YOUR OBJECTIVE:
All records that follow are to be copied exactly, with images omitted.
Top of INPUT RECORDS
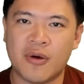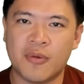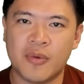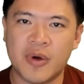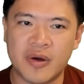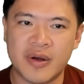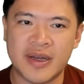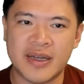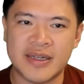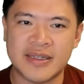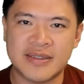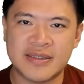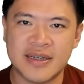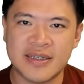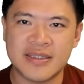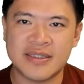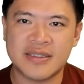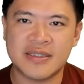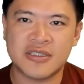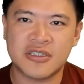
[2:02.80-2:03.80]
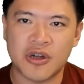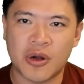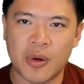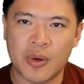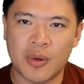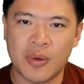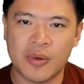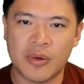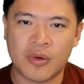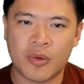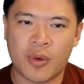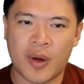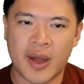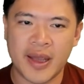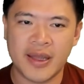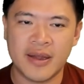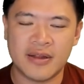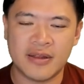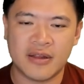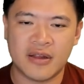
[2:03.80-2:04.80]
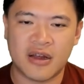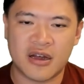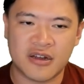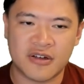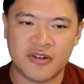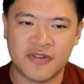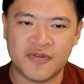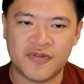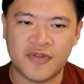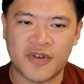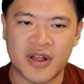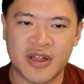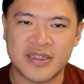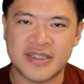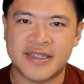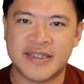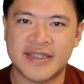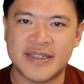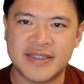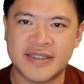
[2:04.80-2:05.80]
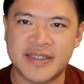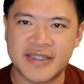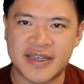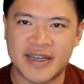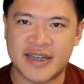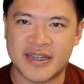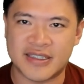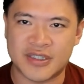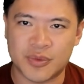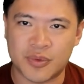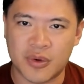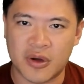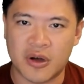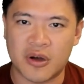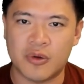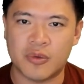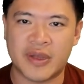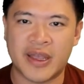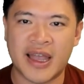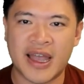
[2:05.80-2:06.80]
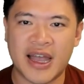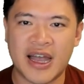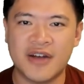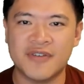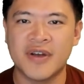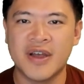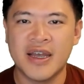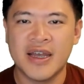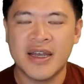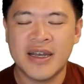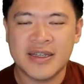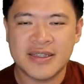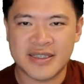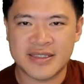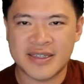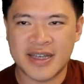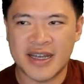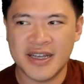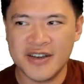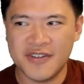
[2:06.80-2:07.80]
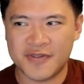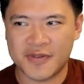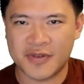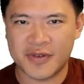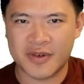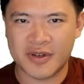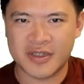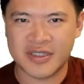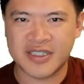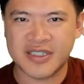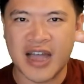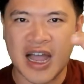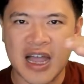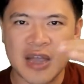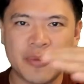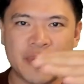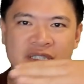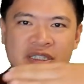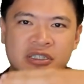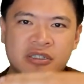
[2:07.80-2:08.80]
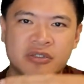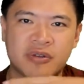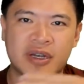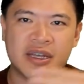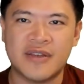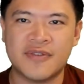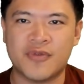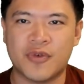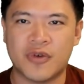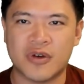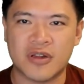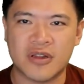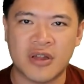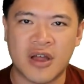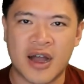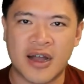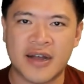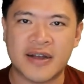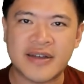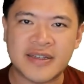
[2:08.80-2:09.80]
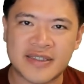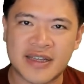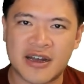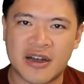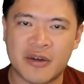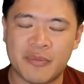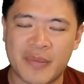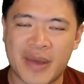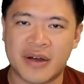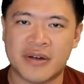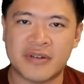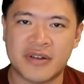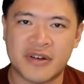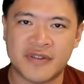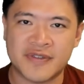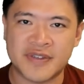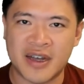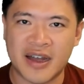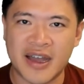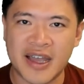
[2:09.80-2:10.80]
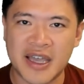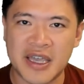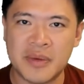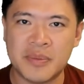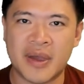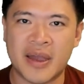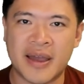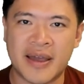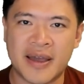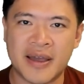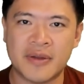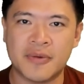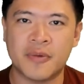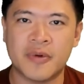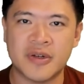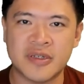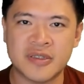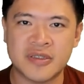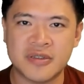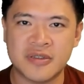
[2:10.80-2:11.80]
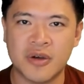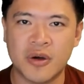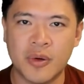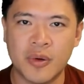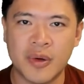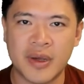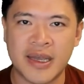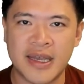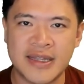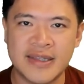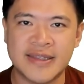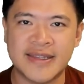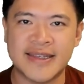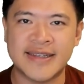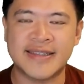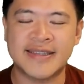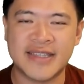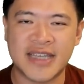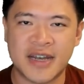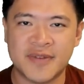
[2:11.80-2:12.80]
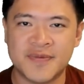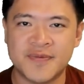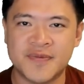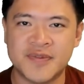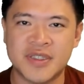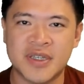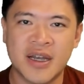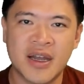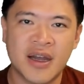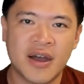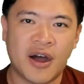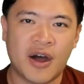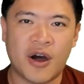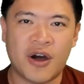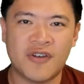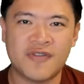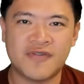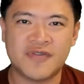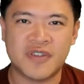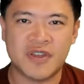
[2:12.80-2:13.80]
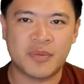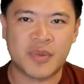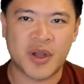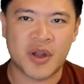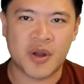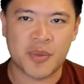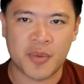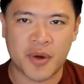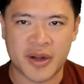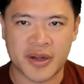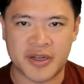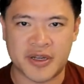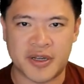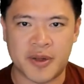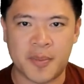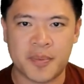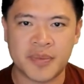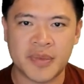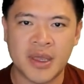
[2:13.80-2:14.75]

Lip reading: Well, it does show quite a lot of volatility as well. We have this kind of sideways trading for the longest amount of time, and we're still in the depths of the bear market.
Bottom of INPUT RECORDS
ANSWER FOR THIS EXERCISE:
[2:02.80-2:03.80]
[2:03.80-2:04.80]
[2:04.80-2:05.80]
[2:05.80-2:06.80]
[2:06.80-2:07.80]
[2:07.80-2:08.80]
[2:08.80-2:09.80]
[2:09.80-2:10.80]
[2:10.80-2:11.80]
[2:11.80-2:12.80]
[2:12.80-2:13.80]
[2:13.80-2:14.75]

Lip reading: Well, it does show quite a lot of volatility as well. We have this kind of sideways trading for the longest amount of time, and we're still in the depths of the bear market.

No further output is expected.